| PROBLEM DESCRIPTION |
This exercise calls for the records to be returned exactly, with images removed.

| DATASET RECORDS |
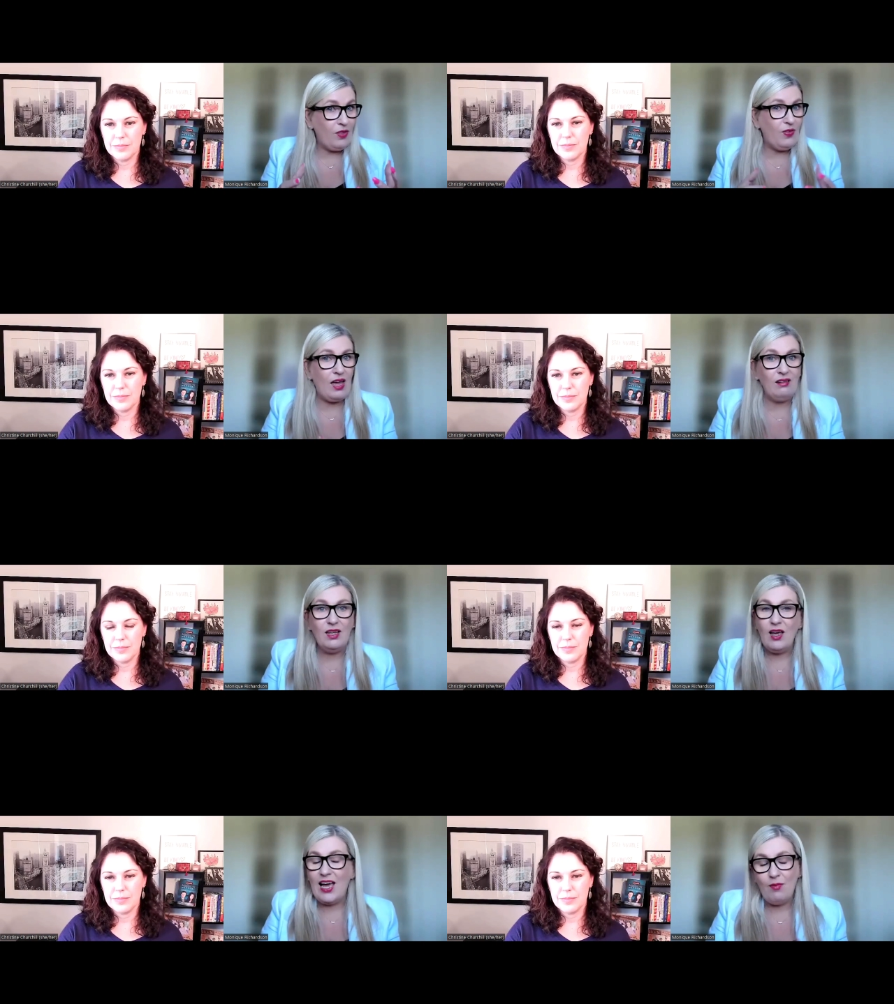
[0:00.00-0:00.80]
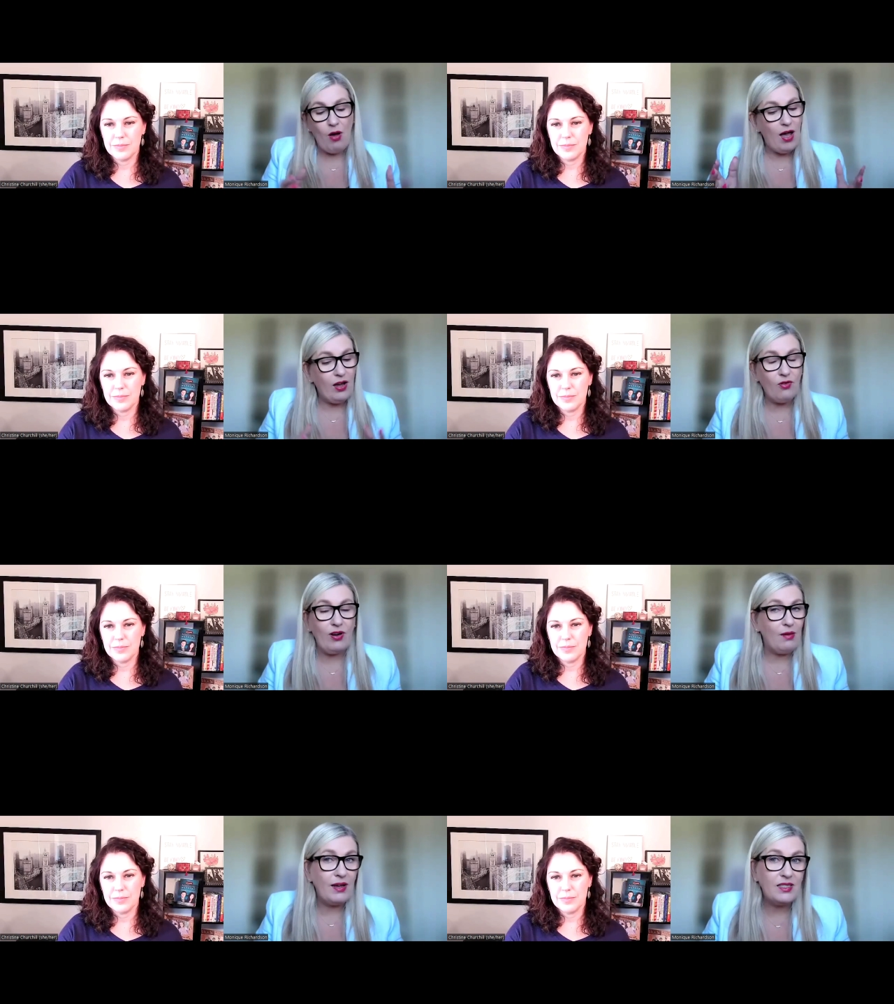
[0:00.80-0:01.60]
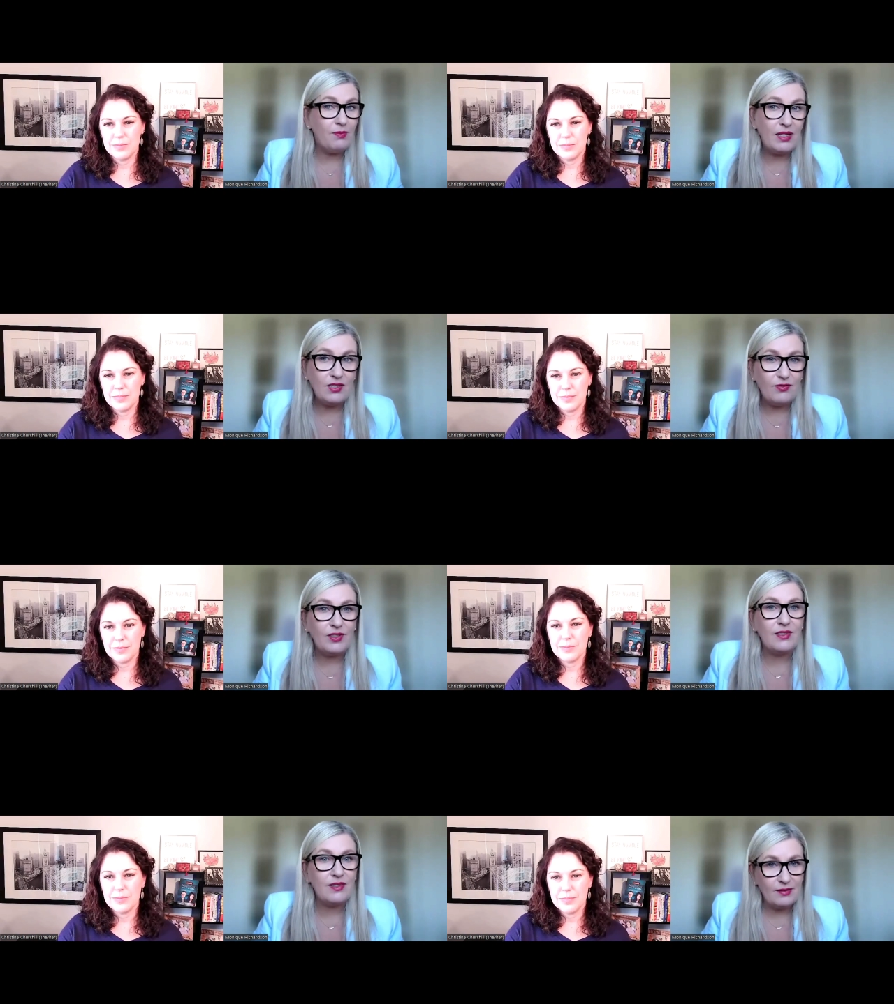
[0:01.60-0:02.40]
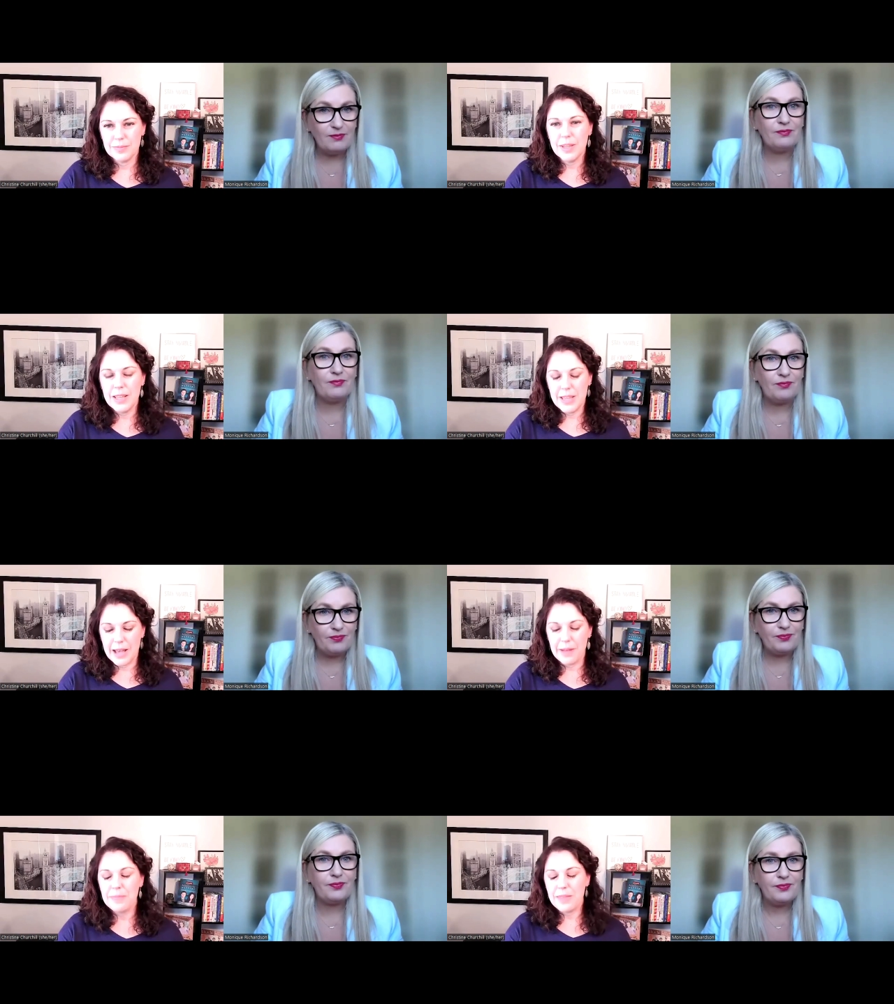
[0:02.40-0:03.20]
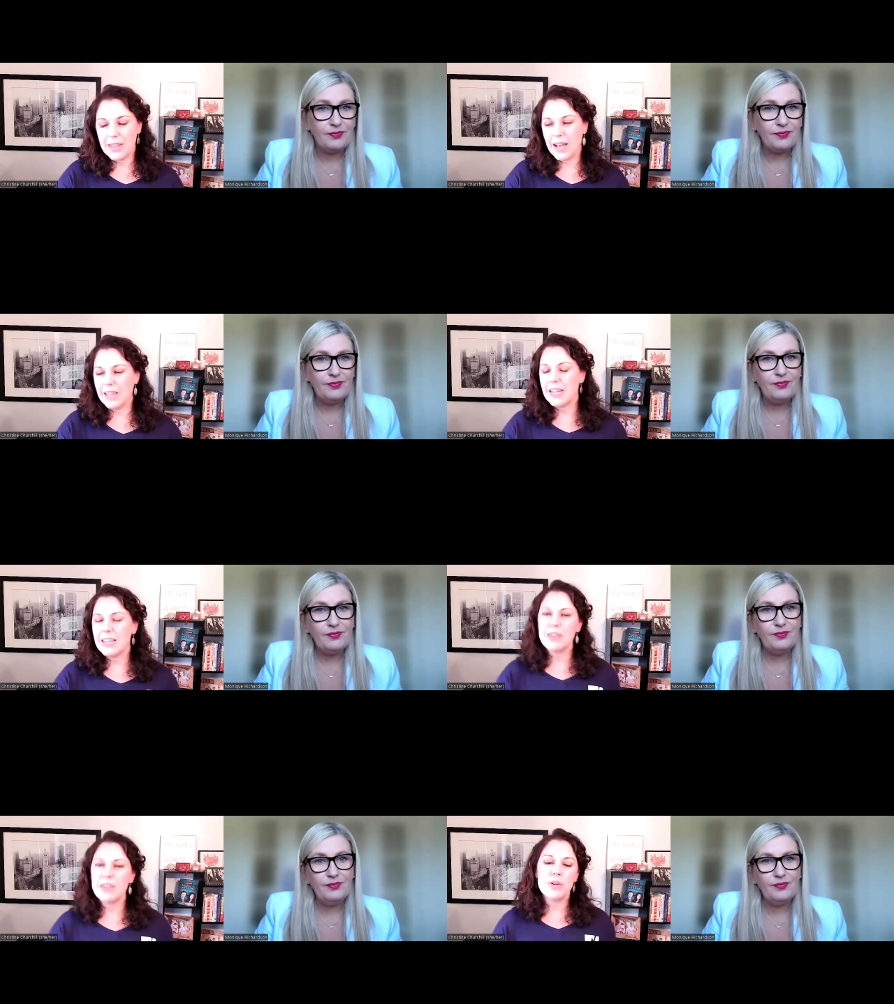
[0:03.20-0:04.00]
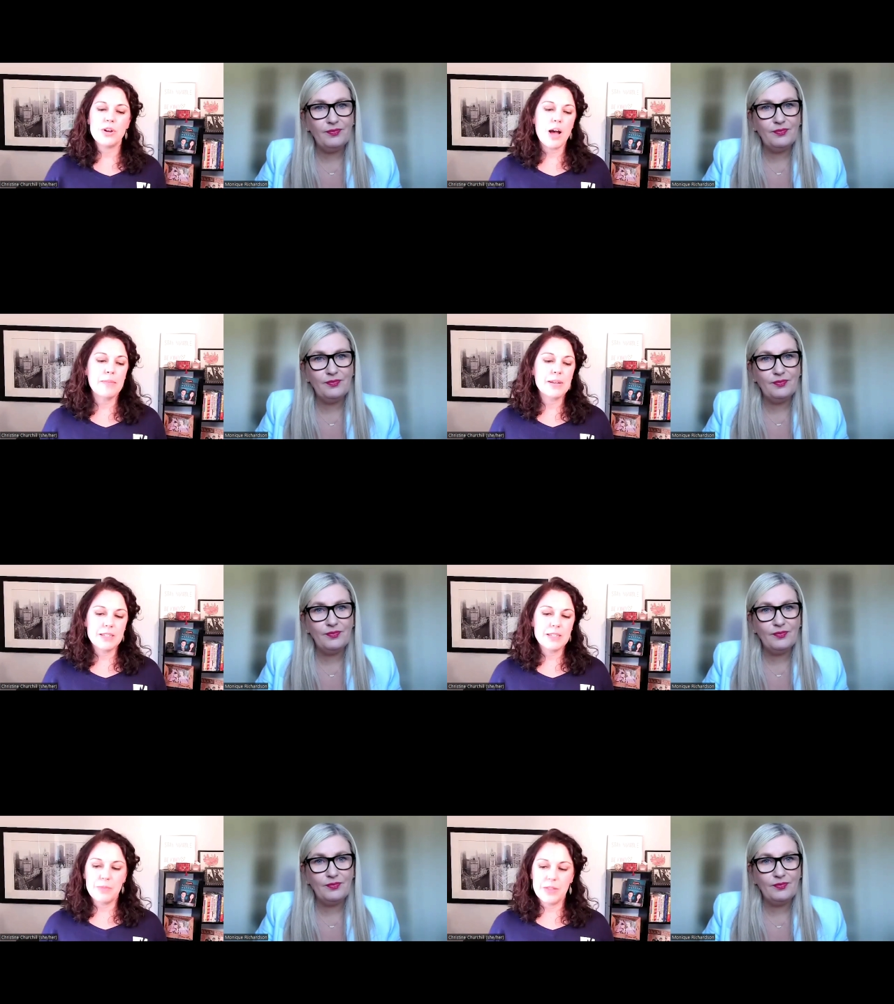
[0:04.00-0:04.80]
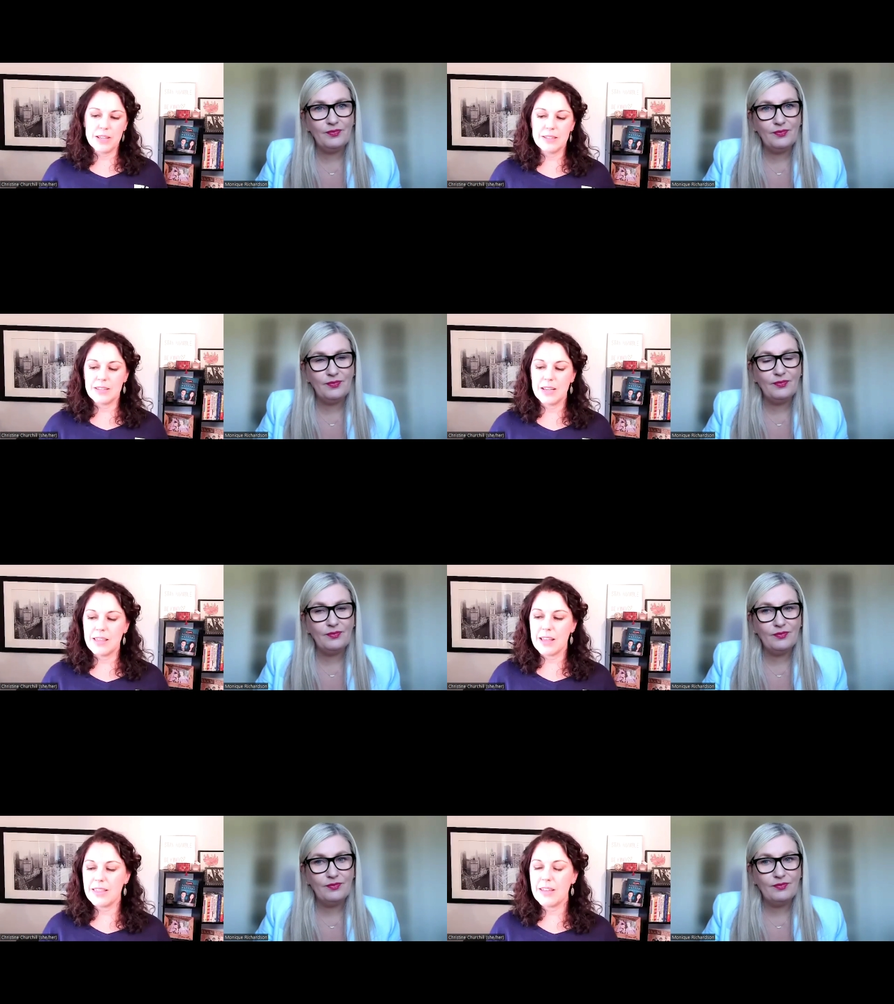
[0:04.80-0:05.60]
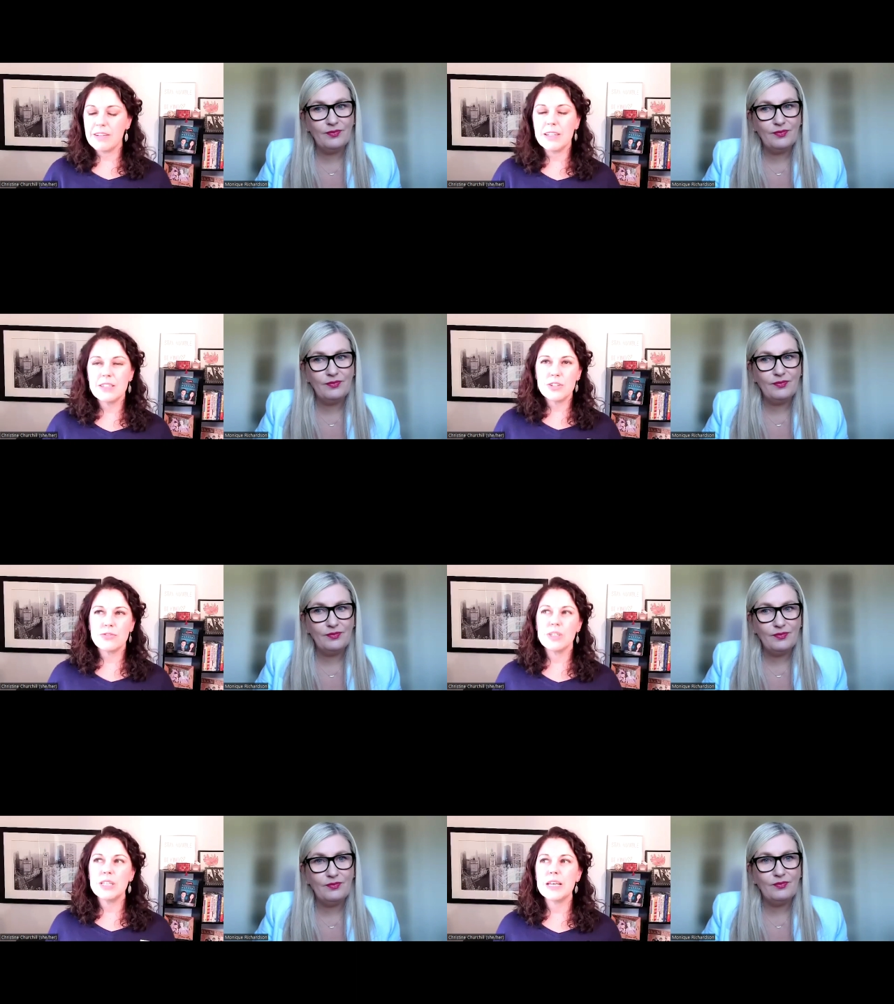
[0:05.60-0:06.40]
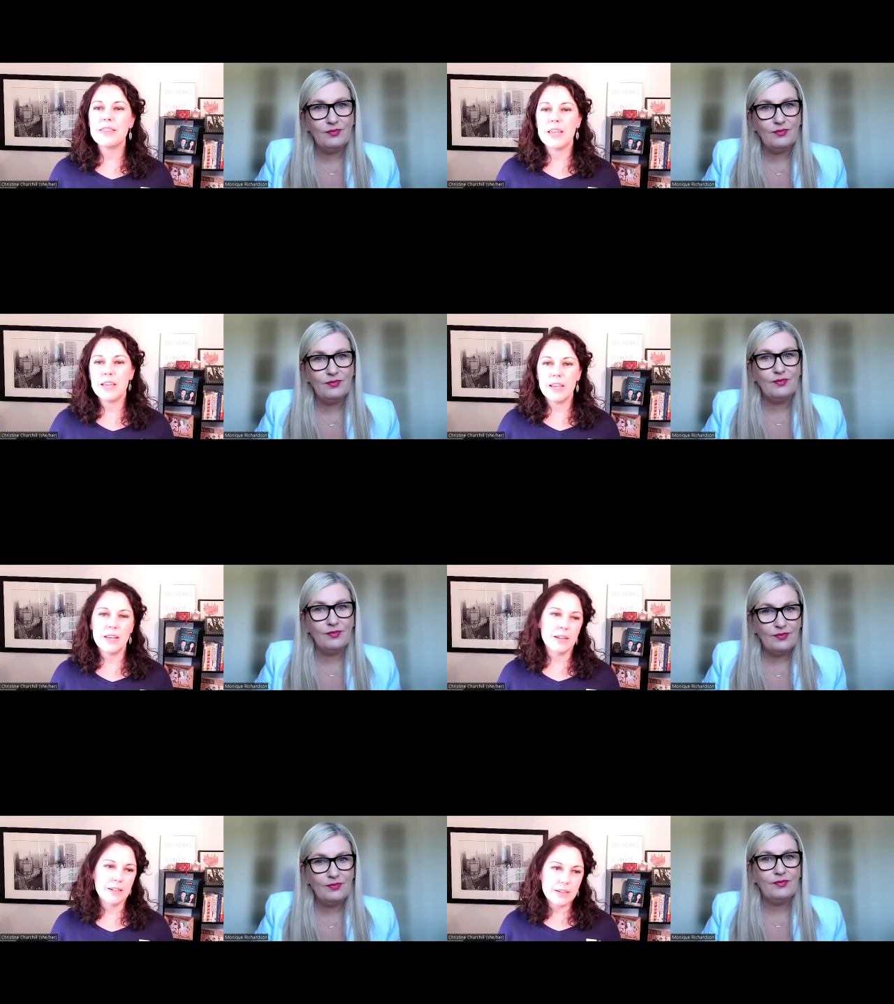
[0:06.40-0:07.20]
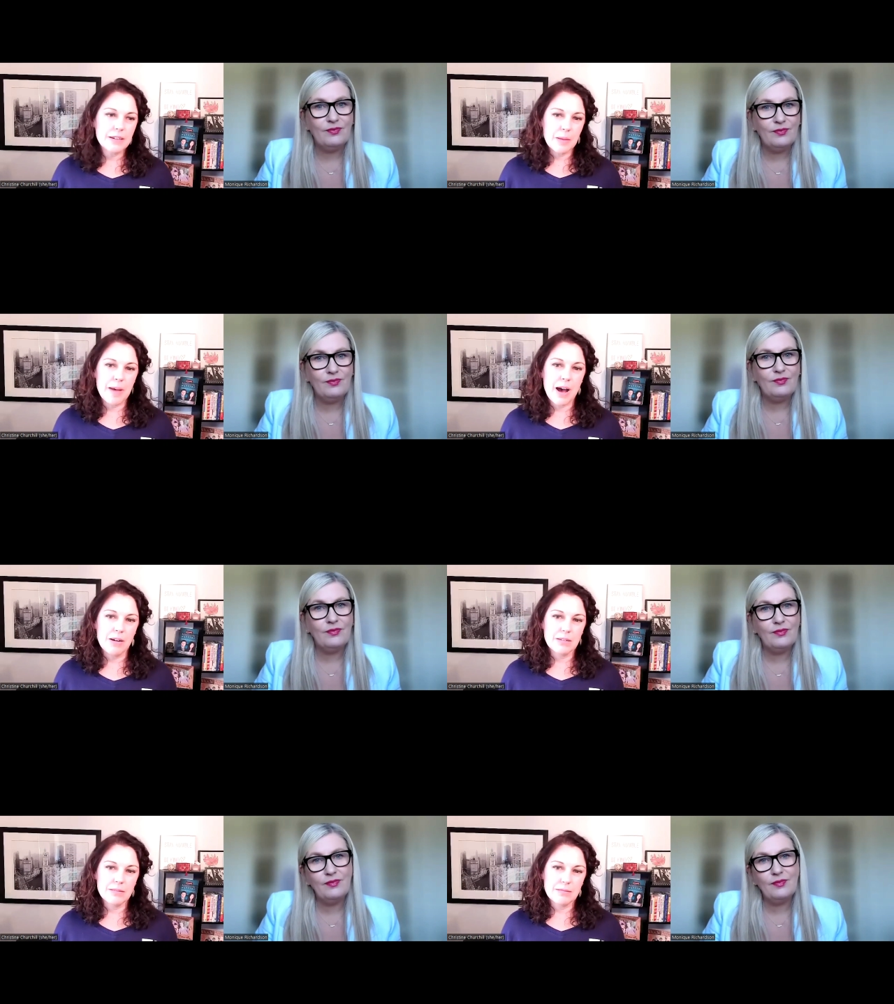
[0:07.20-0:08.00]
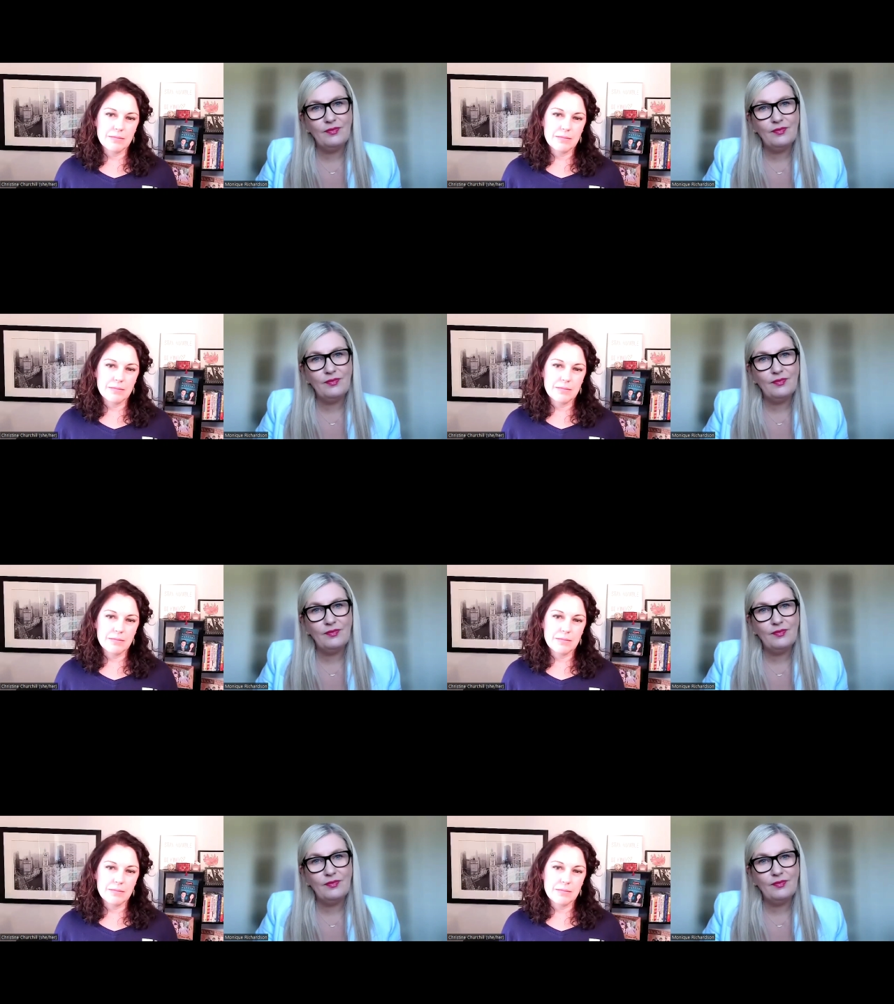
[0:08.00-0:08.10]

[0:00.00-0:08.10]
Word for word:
Speaker 1: with that um, i agree it makes a big difference
Speaker 2: yeah, yeah. And I think when you're coming to them with things like that, they realize you're really thinking about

| YOUR RESPONSE |
[0:00.00-0:00.80]
[0:00.80-0:01.60]
[0:01.60-0:02.40]
[0:02.40-0:03.20]
[0:03.20-0:04.00]
[0:04.00-0:04.80]
[0:04.80-0:05.60]
[0:05.60-0:06.40]
[0:06.40-0:07.20]
[0:07.20-0:08.00]
[0:08.00-0:08.10]

[0:00.00-0:08.10]
Word for word:
Speaker 1: with that um, i agree it makes a big difference
Speaker 2: yeah, yeah. And I think when you're coming to them with things like that, they realize you're really thinking about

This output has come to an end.